Kingston


Undated postcard of Kingston Beach (Tasmaniana Library, SLT)

Kingston, an early rural area 12 km south of Hobart, supplied vegetables, fruit, meat, dairy and poultry to this city, but is now a suburb. The population in 2001 was 14,827.

In 1804 botanist Robert Brown visited the area, and his name was later given to the river which enters the Derwent here. The first European settler was Thomas Lucas, a First Fleeter who took up a grant of 180 acres in 1808. Other settlers followed, and towards 1840 some ten settlers with their households and servants lived in the area, while by 1845 a convict-built toll road linked it with the markets in Hobart Town.

Slowly the population grew, and the Browns River township, renamed Kingston, was formally proclaimed in 1851. The construction in 1887 of a jetty at Kingston Beach facilitated transport of produce and livestock.
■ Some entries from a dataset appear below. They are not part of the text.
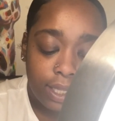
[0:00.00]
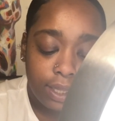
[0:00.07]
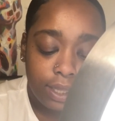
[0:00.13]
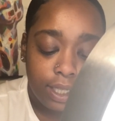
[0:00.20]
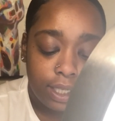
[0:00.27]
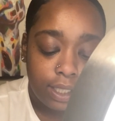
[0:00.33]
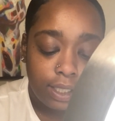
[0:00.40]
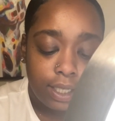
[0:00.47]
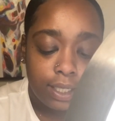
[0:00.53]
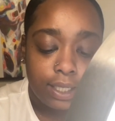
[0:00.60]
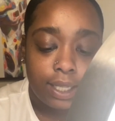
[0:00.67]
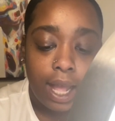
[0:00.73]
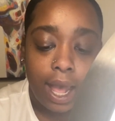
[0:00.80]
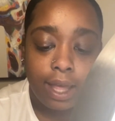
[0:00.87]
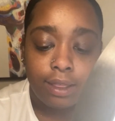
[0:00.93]
This is
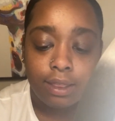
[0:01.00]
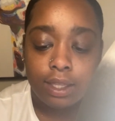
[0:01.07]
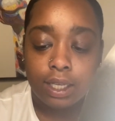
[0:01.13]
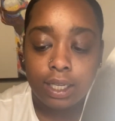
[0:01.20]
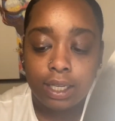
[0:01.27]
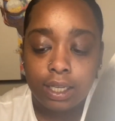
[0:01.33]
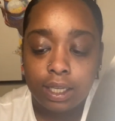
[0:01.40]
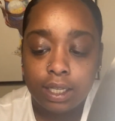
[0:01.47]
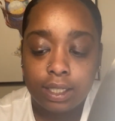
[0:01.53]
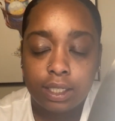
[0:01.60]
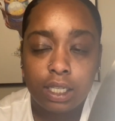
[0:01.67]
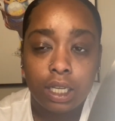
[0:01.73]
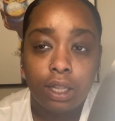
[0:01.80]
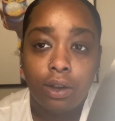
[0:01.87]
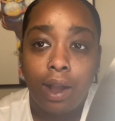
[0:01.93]
not the
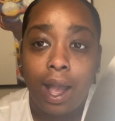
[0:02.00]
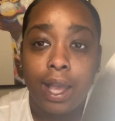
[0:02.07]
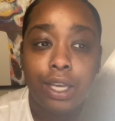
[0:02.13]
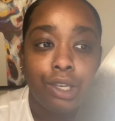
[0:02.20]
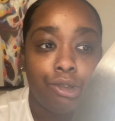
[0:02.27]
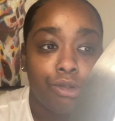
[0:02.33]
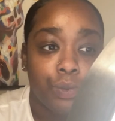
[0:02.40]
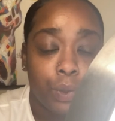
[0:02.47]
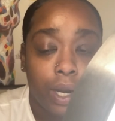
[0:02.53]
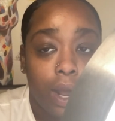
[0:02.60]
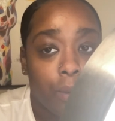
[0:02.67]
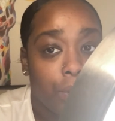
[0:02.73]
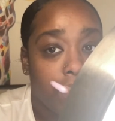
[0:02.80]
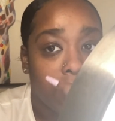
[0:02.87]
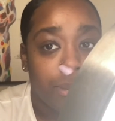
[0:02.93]
concealer I use when I
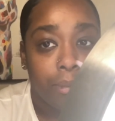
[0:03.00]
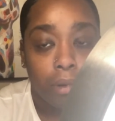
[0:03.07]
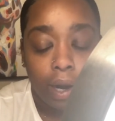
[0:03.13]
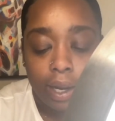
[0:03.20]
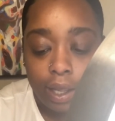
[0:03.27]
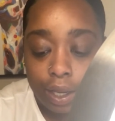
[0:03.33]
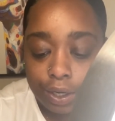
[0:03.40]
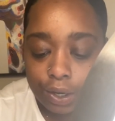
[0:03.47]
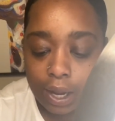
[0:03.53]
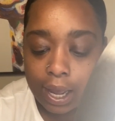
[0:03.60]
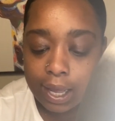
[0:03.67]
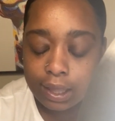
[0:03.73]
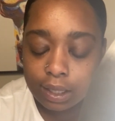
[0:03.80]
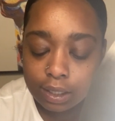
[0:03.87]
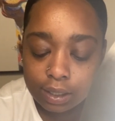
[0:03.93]
want a bright under
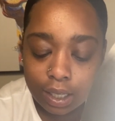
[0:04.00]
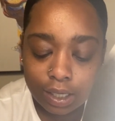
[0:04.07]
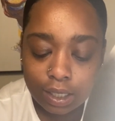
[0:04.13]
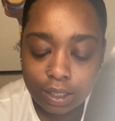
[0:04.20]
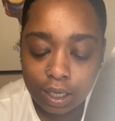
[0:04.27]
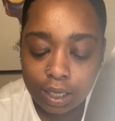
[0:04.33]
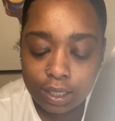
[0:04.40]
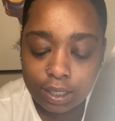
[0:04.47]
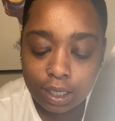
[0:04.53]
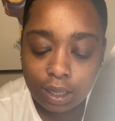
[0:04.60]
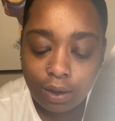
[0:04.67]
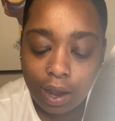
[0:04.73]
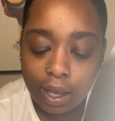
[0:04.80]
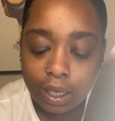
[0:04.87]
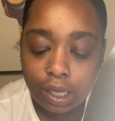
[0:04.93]
eye look. This is a
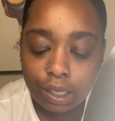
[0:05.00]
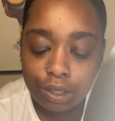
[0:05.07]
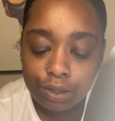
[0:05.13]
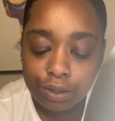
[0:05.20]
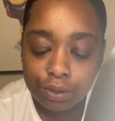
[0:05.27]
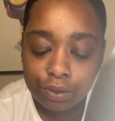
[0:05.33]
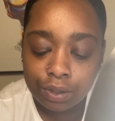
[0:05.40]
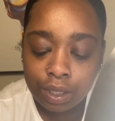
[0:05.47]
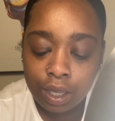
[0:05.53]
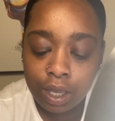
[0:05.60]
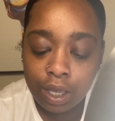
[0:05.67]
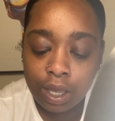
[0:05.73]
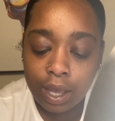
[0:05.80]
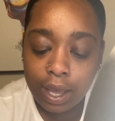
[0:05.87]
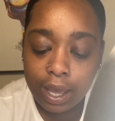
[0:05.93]
concealer I can use
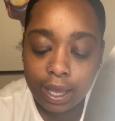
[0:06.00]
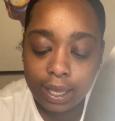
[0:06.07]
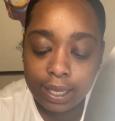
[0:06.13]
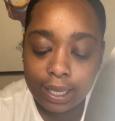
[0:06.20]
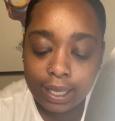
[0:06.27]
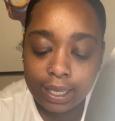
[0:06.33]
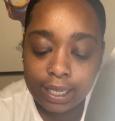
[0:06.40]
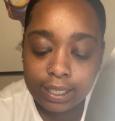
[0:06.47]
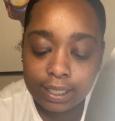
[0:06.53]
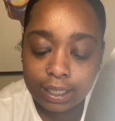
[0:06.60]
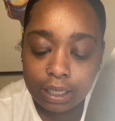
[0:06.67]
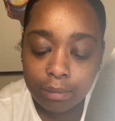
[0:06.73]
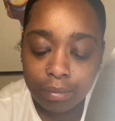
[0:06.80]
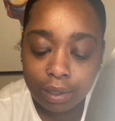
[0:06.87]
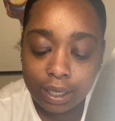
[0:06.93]
and it
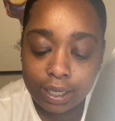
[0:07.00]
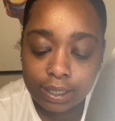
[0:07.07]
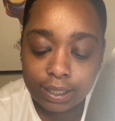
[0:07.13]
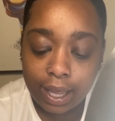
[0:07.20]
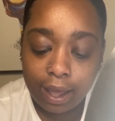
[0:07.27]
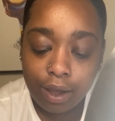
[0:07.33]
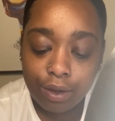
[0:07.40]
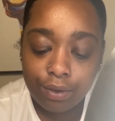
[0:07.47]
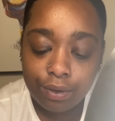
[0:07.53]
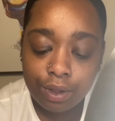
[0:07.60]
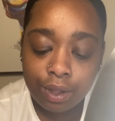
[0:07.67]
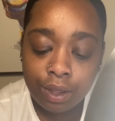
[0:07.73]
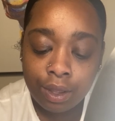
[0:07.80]
easily blends out.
The first meeting of the Kingborough Municipal Council took place in 1908, and its activities concentrated on public works and encouraging development of this area as a Hobart holiday resort.

After the Second World War a new wave of development followed; a housing shortage in Hobart and the arrival of migrants from 1950 created a steady housing boom, further encouraged by the construction of the Southern Outlet Road between Kingston and Hobart (1969–90) and the establishment in 1974 of the headquarters of the Commonwealth Antarctic Division, which manages Australia's research efforts in Antarctica. The township has several shopping centres, banks, industrial estates, medical facilities, two state and three private schools, and several churches.

Further reading: J Gardam, Brown's River, Kingston, 1988.